|Activation Date: 25 August 2018|
|Transport: Drive/Hike||Distance: 0.9 miles|
|Elev. gain: 140 feet||Time: 20 minutes|
|Rig(s): FT-891||Band(s): 40m, 20m (cw)|
|Antenna(s): End-fed half-wave|
|Cell Service: Fair (T-Mobile)|
|Parking: Wide spot in the road|
|Route: South from parking, turn east up overgrown road, find trail thru woods|
|Dogs: Yes||Toilet: Yes|
|Antenna Support: Trees – lots||RF Noise: Low|
This was the second (and final) summit of the day with my boys and the dogs, after Grouse Ridge. I had an optional third one planned, but things always take longer when kids and dogs are involved! This summit is another easy one, with most of the difficulty being the drive there. It’s something that could theoretically be done in a sedan (as Jeff AA6XA can attest), but I’d definitely feel more comfortable getting here in a higher clearance vehicle, ideally with AWD. That’s what I did for this trip.
From CA 20 Turn onto Last Chance Mine Road, FS 20-16. I don’t think it’s signed, but about 1.5mi up the road, another road (20-16-2) splits off to the right. After about another half mile, this takes you straight up to a junction where there’s enough room to park. The first half of this drive is on pretty rough road, but it smooths out toward the end. There were a couple of sandy sections with deep tire grooves on either side. At one point, the Pilot even got low enough in the grooves to scrape the sand a bit. So that part would be sketchiest for cars, but probably still doable if you stay out of the grooves.
Heading south from the parking spot on the road, we started looking for an old, overgrown logging road I’d spotted when driving past the junction a bit.
In a minute or two, we were at the old logging road.
For what it’s worth, I think we may have already been in the activation zone when we parked. But I’d researched the area on Google Maps satellite view and noted that we may be able to get out to a clearing. This was confirmed by a 2013 trip report by Eric KU6J (sk). I didn’t know for sure that we’d still be able to get to the clearing without some bushwhacking, so I paid attention to potential operating spots on the way up.
A little ways up, there’s a clearing which I think is pretty close to the true summit, and perhaps where Jeff AA6XA had done his activation. We pushed through here, looking for a way to an old motorcycle trail on the other side.
Going straight and to the right a bit, we made it through to the trail without any real bushwhacking. Apparently, the trail is still used semi-regularly. We saw dirt-bike tire tracks and the trail was pretty sandy/soft (almost annoyingly so).
A little bit further, the trees and brush opened up to an expansive view to the southeast. There was even a bench to sit on.
The boys really wanted to get the hammock set up in the trees since we weren’t able to find a suitable spot on Grouse, earlier in the day. So I set down my radio gear and went to set up the hammock so they could relax, snack and read their books while I operated.
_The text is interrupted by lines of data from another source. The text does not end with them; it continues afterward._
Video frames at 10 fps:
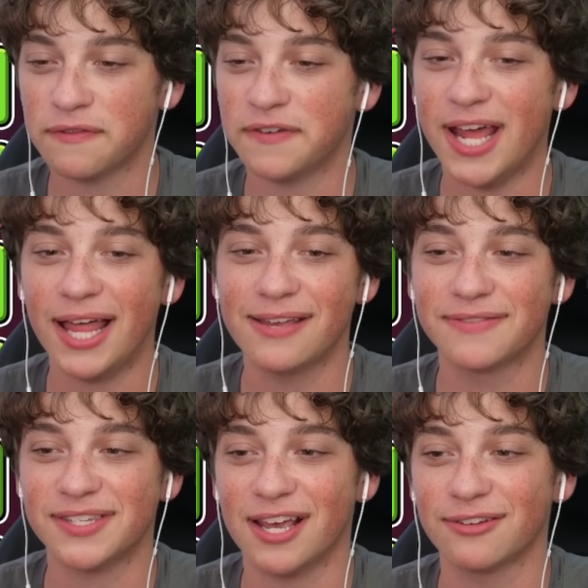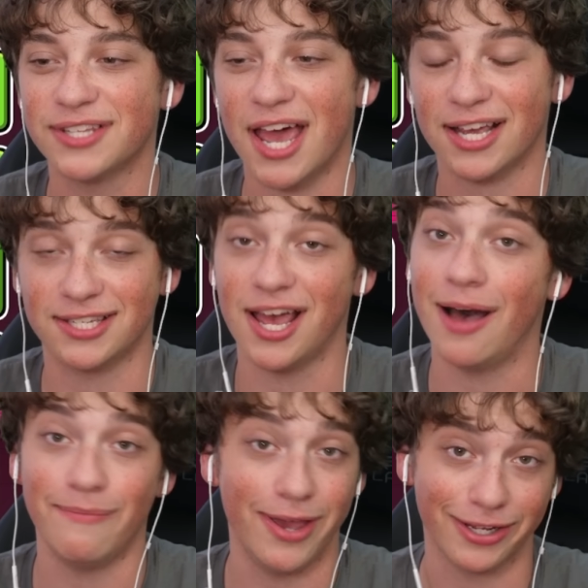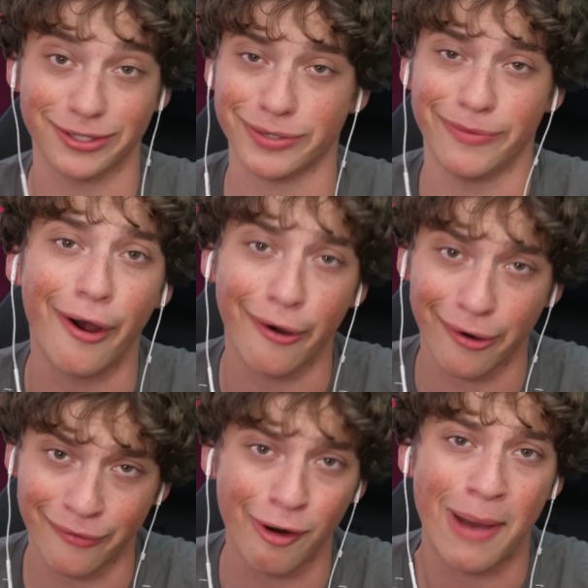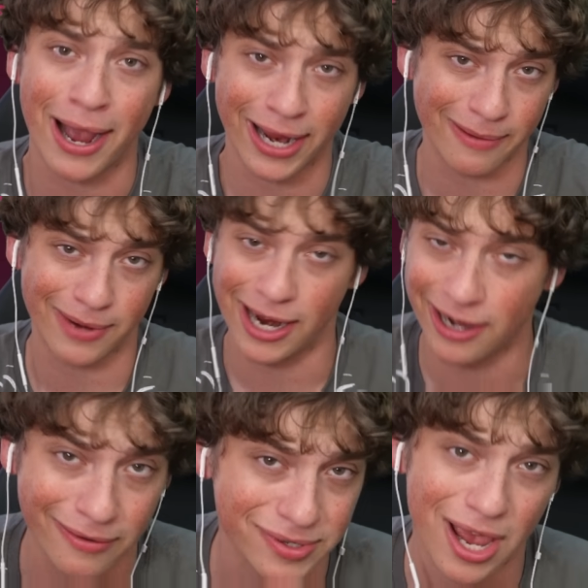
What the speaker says: for the finale of Cycles X, I'm making some hard robot gameplay, you know what I'm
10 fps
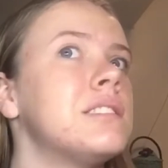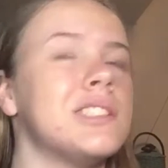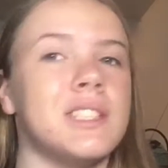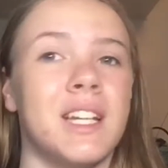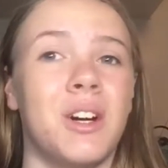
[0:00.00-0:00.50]

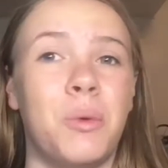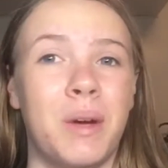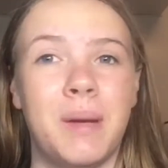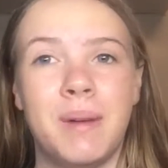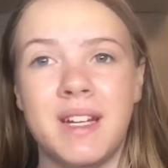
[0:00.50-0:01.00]
just like a
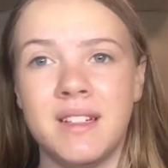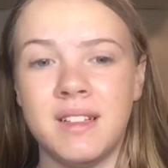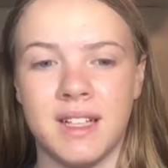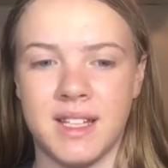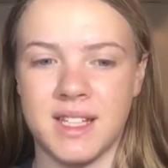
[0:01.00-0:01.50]
wee bit.
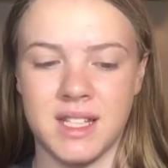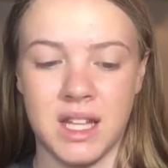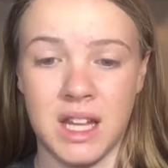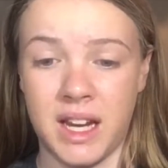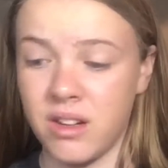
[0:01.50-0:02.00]
And this is
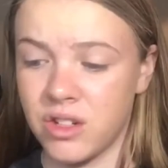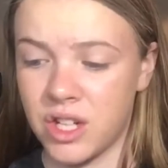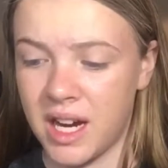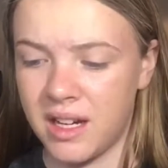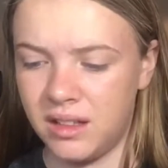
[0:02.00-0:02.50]
the lighter
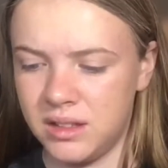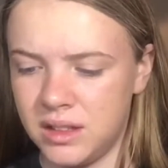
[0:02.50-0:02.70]
shade.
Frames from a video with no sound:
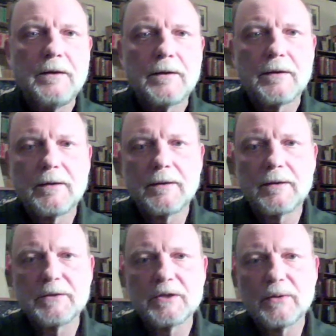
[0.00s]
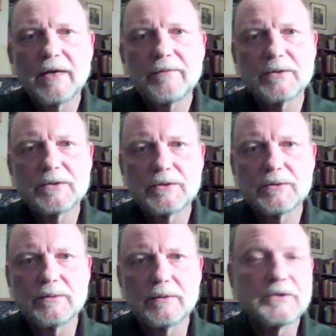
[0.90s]
effort
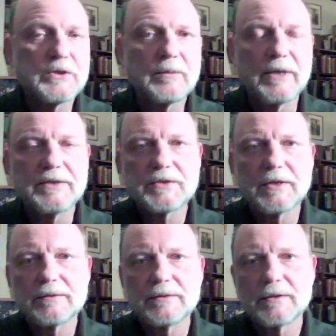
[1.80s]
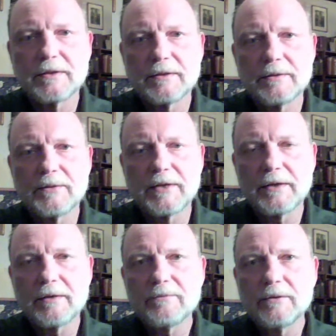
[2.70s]
to legitimize that
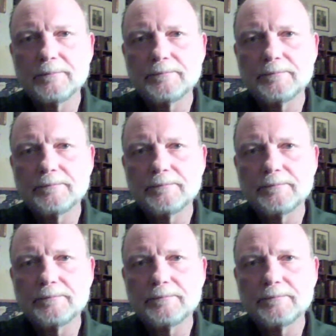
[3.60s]
effort.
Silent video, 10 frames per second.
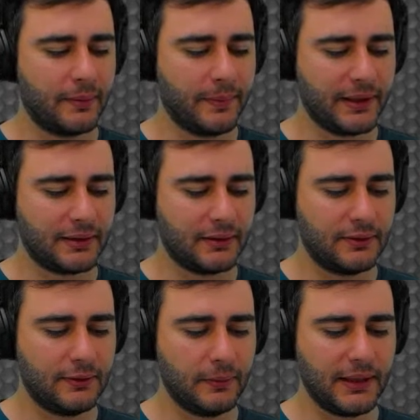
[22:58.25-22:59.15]
But
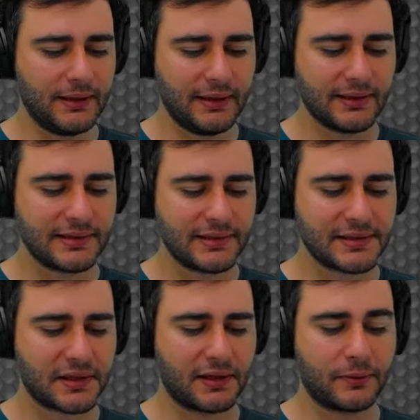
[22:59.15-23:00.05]
doing this
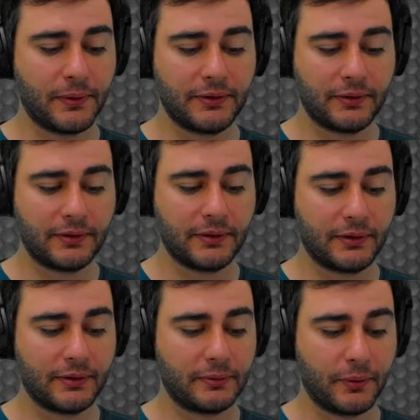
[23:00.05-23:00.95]
is going to return the
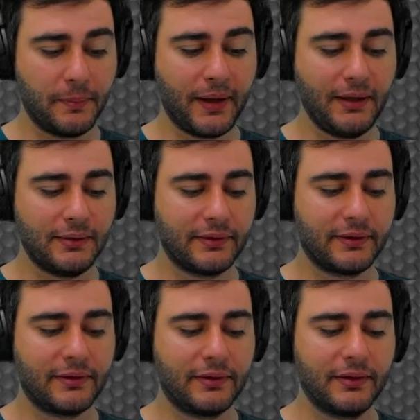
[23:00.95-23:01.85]

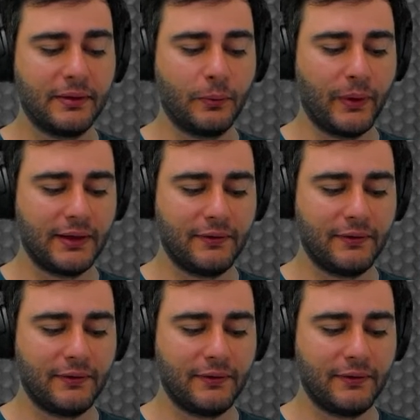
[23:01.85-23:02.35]
remainder when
With that squared away, I went to set up my SOTA operation.
Setup and Operation
I decided not to run the dipole on this one, opting for the end-fed half-wave. This would limit the power I could run, but setup was easier and faster. I decided to use the FT-891 since I had plenty of battery left and I could run a little bit more than 5 watts with it.
I decided I’d put all my gear on the bench and operate from there. Why not?! This allowed beautiful views, comfort, and also allowed me to keep an eye on the boys.
I noticed I had cell reception, so tuned the antenna for 40 meters, set the power to 12 watts, and sent out a spot once I found a clear frequency. For some reason, my phone couldn’t send out the spot. I figured it was incorrectly reporting I had service, so didn’t think much of it. I started calling CQ, knowing the RBN (Reverse Beacon Network) would pick me up, which would then get me automatically spotted by RBNHole (the software for automatic SOTA spots). I was wrong. The SOTAWatch website had gone down again, which it had been doing on and off over the past few days. I called CQ numerous times with no answer. I got on the SOTA-NA Slack chat group and checked to see if anyone there could chase/contact me. Michael KX6A came to the rescue with my first contact. He then also posted a spot on DXSummit.fi, which got me another contact. I kept calling CQ, but wasn’t getting anything. But I wasn’t worried about not getting enough contacts.
There happened to be two “State QSO Party” contests going on – Kansas and Hawaii. This is where the band scope function on my new FT-891 came in handy! I didn’t want to try and use a website to find stations I might not even be able to hear. Rather, I used the scope on the FT-891 to spot the strongest stations and tune to them. I listened for a little bit on each one to get the exchange, then threw in my call. I got contacts with three more stations for a total of 5 SOTA contacts.
I would have been only a little disappointed if I’d walked away with just one contact. I love getting points for activating summits, but SOTA for me is mainly an excuse to get out there and see all of these different places and enjoy it. And it’s the answer for “what now?” once I’ve reached a summit. I had to work a bit harder for contacts on this summit, but it was fun!